Scripture Notes


1 Thess. 4:14-17.

It is impossible to doubt that the Old Testament saints will share in the first resurrection. The statement that "many shall come from the east and west, and shall sit down with Abraham, and Isaac, and Jacob in the kingdom of heaven," together with 1 Cor. 15:23, Rev. 4:4, etc., place this beyond question. While, however, insisting upon this, it is still true that Paul is writing only, in the above scripture, concerning Christians. It was in respect of believers in Thessalonica, who had departed to be with Christ, that a misconception had arisen, and the apostle was instructed to remove it by a special word of the Lord; and consequently Old Testament saints are not before his mind. Those which sleep in Jesus ("have fallen asleep through Jesus") in v. 14 are the same class as "the dead in Christ" in v. 16. As they will be awaked, called out of their graves, at the coming of the Lord, they are described as sleeping. He has "abolished" death and has brought life and incorruptibility to light through the gospel (2 Tim. 1), and thus death for the believer is but a transient sleep. Stephen is accordingly described as falling asleep. But as far as this world is concerned, saints, equally with sinners, are dead; but the words appended - "in Christ" - mark them off as the Christian dead. All this class, the apostle teaches, will rise first, when the Lord descends from heaven with a shout, with the voice of the archangel, and with the trump of God; and thereupon the living saints will (having been "changed" as said in 1 Cor. 15) be caught up together with them in the clouds, to meet the Lord in the air: and so shall we ever be with the Lord. What a blessed hope and a joyful prospect!


Psalm 140:9-10; Romans 12:19-20.

A comparison of these two scriptures will give the key for the interpretation of heaping coals upon an enemy's head. Let it, however, be first remarked that the verse 20 in Romans 12 is a citation from Proverbs 25, with the omission of the words, "the Lord shall reward thee." This is interesting as showing one of the pre-intimations of grace which are scattered here and there in the Old Testament. When the Psalmist cries, "Let burning coals fall upon them," it is evident from the connection that he desires judgment upon his enemies; and this would be in entire accordance with the principles of righteous government, inasmuch as his enemies are the enemies of Jehovah.

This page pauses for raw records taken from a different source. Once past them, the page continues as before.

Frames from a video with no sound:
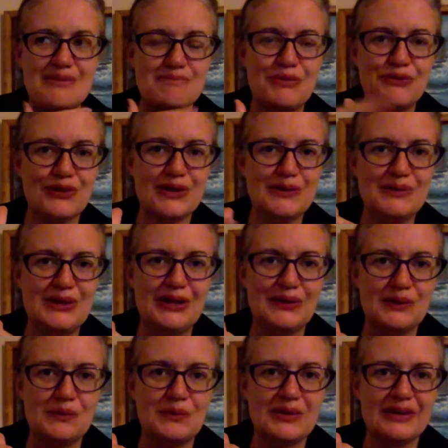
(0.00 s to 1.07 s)
before I would go
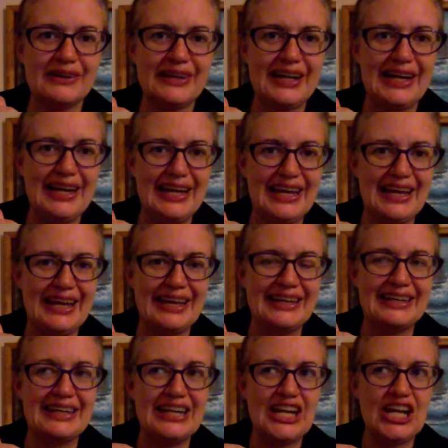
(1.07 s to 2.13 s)
to work,
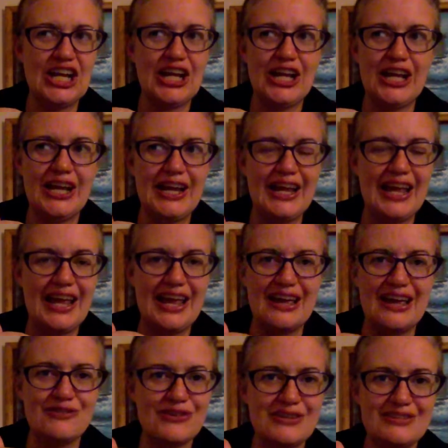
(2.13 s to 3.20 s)
and
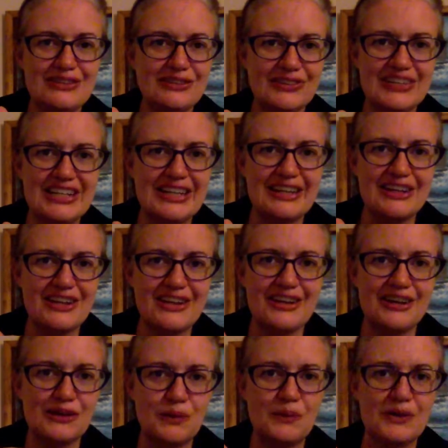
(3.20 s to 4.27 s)
every single day like
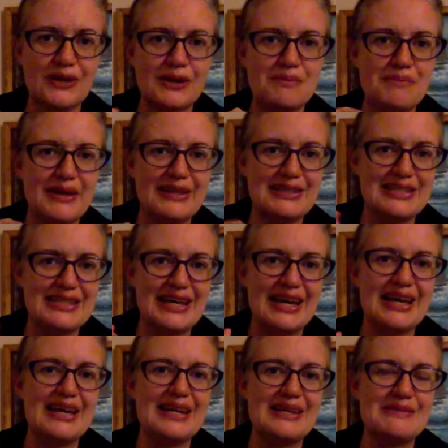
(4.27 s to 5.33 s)
clockwork, by the
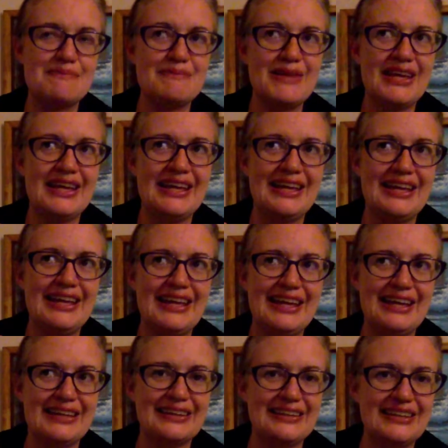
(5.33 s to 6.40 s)
time
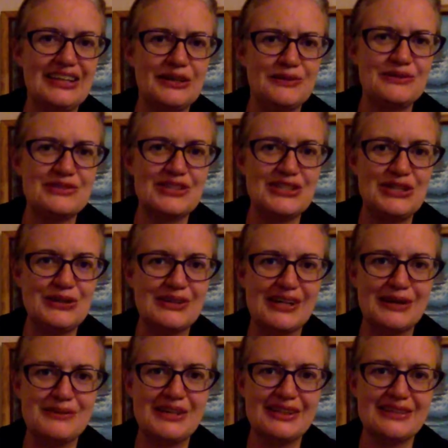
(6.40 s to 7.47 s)
it was in New York,
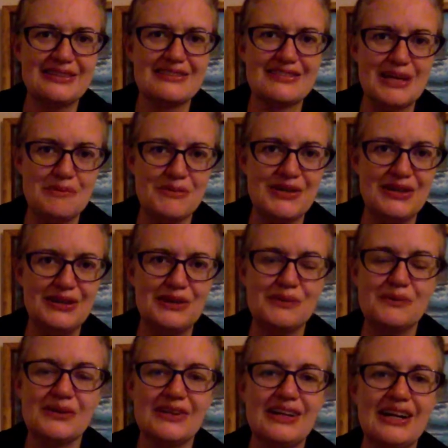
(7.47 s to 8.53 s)
I would get on the subway to go to
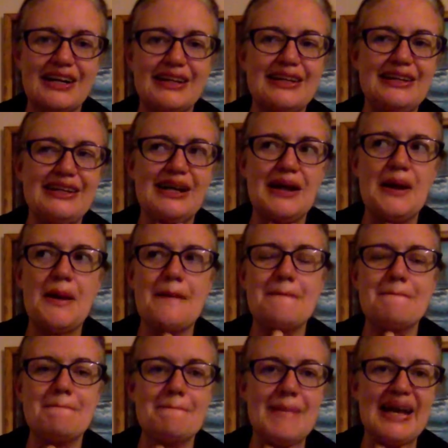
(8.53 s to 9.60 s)
work, like
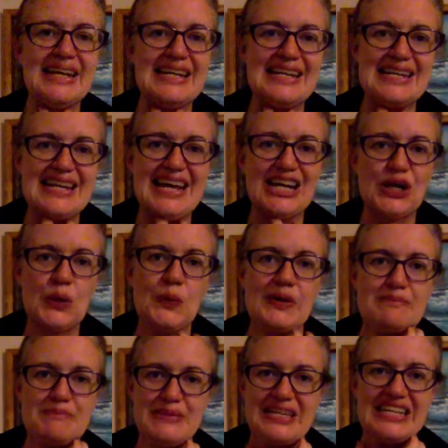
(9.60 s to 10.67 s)
my neck
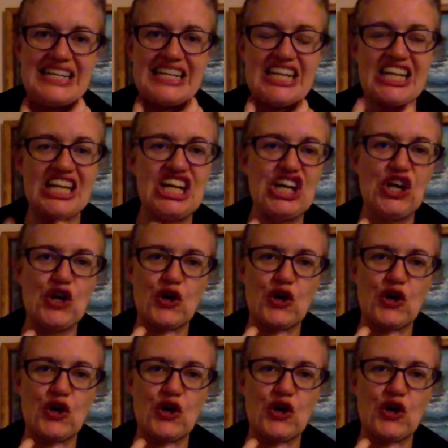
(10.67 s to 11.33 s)
would be like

But under the reign of grace all is changed; and hence the apostle writes, "Dearly-beloved, avenge not yourselves, but rather give place unto wrath: for it is written, Vengeance is Mine; I will repay, saith the Lord." Not only so, but, while leaving an enemy in the Lord's hands, our own hearts, instead of calling down judgment, are to go out in tender compassion towards him (compare Matthew 5:43-44); and thus the apostle continues, "Therefore if thine enemy hunger, feed him; if he thirst, give him drink: for in so doing thou shalt heap coals of fire on his head." In showing him all possible kindness, in this representing the heart of God towards ourselves when we were yet enemies (see Romans 5:8), we shall cause him, with the blessing of God, to feel the effect of coals of fire on his head. Now, as we have seen in the psalm, the falling of coals of fire on the heads of enemies is a symbol of judgment - judgment, in that case, from the hands of God. In Romans, likewise, the heaping of coals of fire on the head of an enemy in the way described will retain the meaning of judgment - but of self-judgment produced in the heart, and not judgment visited upon the head, of the enemy. What we learn therefore is, that just as God's grace met us in all our enmity, melted us down, and reconciled us to Himself through the death of His Son, so the manifestation of grace and needed kindness is calculated to break down and win an enemy by begetting in him compunctions of conscience for the attitude he has assumed. But we need to be very much in the truth and power of grace to carry out this apostolic injunction.